12/31/57
Superficial to understand the journal as just a receptacle for one’s private, secret thoughts–like a confidante who is deaf, dumb, and illiterate. In the journal I do not just express myself more openly than I could do to any person; I create myself.
Nothing is the same after reading Susan Sontag. Her diaries and journals to be exact, as I have yet to read any of her books or essays. It all makes sense now — Teju Cole’s ephemeral praise of the writer, Maria Popova’s (of Brain Pickings) inspiring tributes.
There are a number of affinities that I feel like I share with Sontag — desolation around marriage/relationships (well, mine is evolving, but you get the point), living in simultaneous awe and bewilderment in the Bay Area, embarking on a slightly self-effacing trip to Puerto Rico. In two distant entries, I felt a trickle of bemusement as she wrote about meeting Filipino poet José Garcia Villa (known then as the “Pope of Greenwich”), a fondness as she wrote about reading Bataan and Corregidor.
I have profound devotion to a few writers (Baldwin, Moraga) and poets (Finney, Finney) and this may be premature, but Sontag is getting to that list. She affirms what I love most about writers: the multiple ways their work transcend time and space and reach readers like me.
I got a used copy of Reborn: Journals and Notebooks, 1947-1963 at Green Apple Books and the rest is history.
I don’t give a damn for anyone’s aggregation of facts, except in that it be a reflection [of] basic sensitivity which I do demand…I intend to do everything…to have one way of evaluating experience–does it cause me pleasure or pain, and I shall be very cautious about rejecting the painful–I shall anticipate pleasure everywhere and find it, too, for it is everywhere!
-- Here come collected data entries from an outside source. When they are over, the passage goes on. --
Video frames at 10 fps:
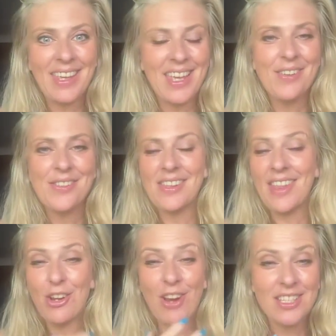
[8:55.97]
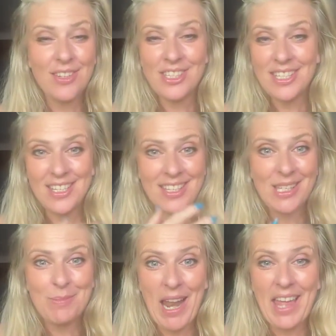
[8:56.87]
gifts and their creativity to
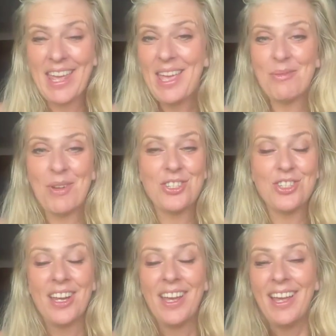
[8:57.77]
this planet, which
I shall involve myself wholly…everything matters! The only thing I resign is the power to resign, to retreat: the acceptance of sameness and the intellect. I am alive…I am beautiful…what else is there?
To speak with a kind of self-assuredness and a confidence with which to measure life’s experiences is no small feat, specially for a young Sontag coming into herself. The act of measuring experiences based on their ability to yield pleasure or pain does reek of a bourgeois and privileged background, but an occupation worthy of Socrates’s overarching message.
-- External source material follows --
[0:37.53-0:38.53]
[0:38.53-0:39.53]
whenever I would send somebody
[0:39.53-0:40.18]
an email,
At the same time, much of her journals revolved on an ongoing project called Notes on Marriage where she wrote her own reflections on marriage, presumably gleaned from her own experience with (ex-husband) Philip Rieff.
8/12/56
In marriage, every desire becomes a decision.9/4/56
Whoever invented marriage was an ingenious tormentor. It is an institution committed to the dulling of the feelings. The whole point of marriage is repetition. The best it aims for is the creation of strong, mutual dependencies.Quarrels eventually become pointless, unless one is always prepared to act on them-that is, to end the marriage. So, after the year, one stops “making up” after quarrels–one just relapses into angry silence, which passes into ordinary silence, and then one resumes again.
1/16/57
On marriage: That’s all there is. There isn’t any more. The quarrels + the tenderness, endlessly reduplicated. Only the quarrels have a greater density, diluting the capacity for tenderness.2/18/58
Marriage is a sort of tacit hunting in couples. The world all in couples, each couple in its own little house, watching its own little interests + stewing in its own little privacy — it’s the most repulsive thing in the world. One’s got to get rid of the exclusiveness of married love.
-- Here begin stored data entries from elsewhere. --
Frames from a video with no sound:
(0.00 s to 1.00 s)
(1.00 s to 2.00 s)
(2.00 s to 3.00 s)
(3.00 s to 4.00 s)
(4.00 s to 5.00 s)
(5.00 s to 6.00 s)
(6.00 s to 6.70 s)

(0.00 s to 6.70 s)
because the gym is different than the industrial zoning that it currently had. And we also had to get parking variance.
Sontag was married at 17 years old in the 50’s, after meeting Rieff at the University of Chicago. They had a son, David, who was born two years later but after eight years of marriage, they separated. The beauty of what she wrote in her journals about Philip and her marriage is that they are relatable, that she was someone thrust in love’s woes.
Her journals evolve around the pleasures and pain of being in love, of needing and separating, themes that are all too familiar with how we feel about ourselves. There were many times that I read her entries before bed, and woke up to the essence of her writing in the morning.
I don’t know what being queer meant around that time, but she was discerning in her emotions when it came to her female lovers (with H., with Irene). Even more weighty is how she viewed her writing —
12/24/59
My desire to write is connected with my homosexuality. I need the identity as a weapon, to match the weapon that society has against me.It doesn’t justify my homosexuality. But it would give me — I feel — a license.
8/13/61
To write you have to allow yourself to be the person you don’t want to be (of all the people you are)Writing is a beautiful act. It is making something that will give pleasure to others later.
1962
I write to define myself — as an act of self-defense — part of [the] process of becoming — In dialogue with myself, with writers I admire living and dead, with ideal readers…
The book ends in 1963, with a second collection of her notebooks and journals from 1964 to 1980. Keep a keen eye out for a review of that one, coming your way soon. In the meantime, here’s more timeless advice from someone I’ll grow to love as I age:
3/23/63
Love the truth above wanting to be good.Ask: does this person bring out something good in me? Not: Is this person, beautiful, good, valuable?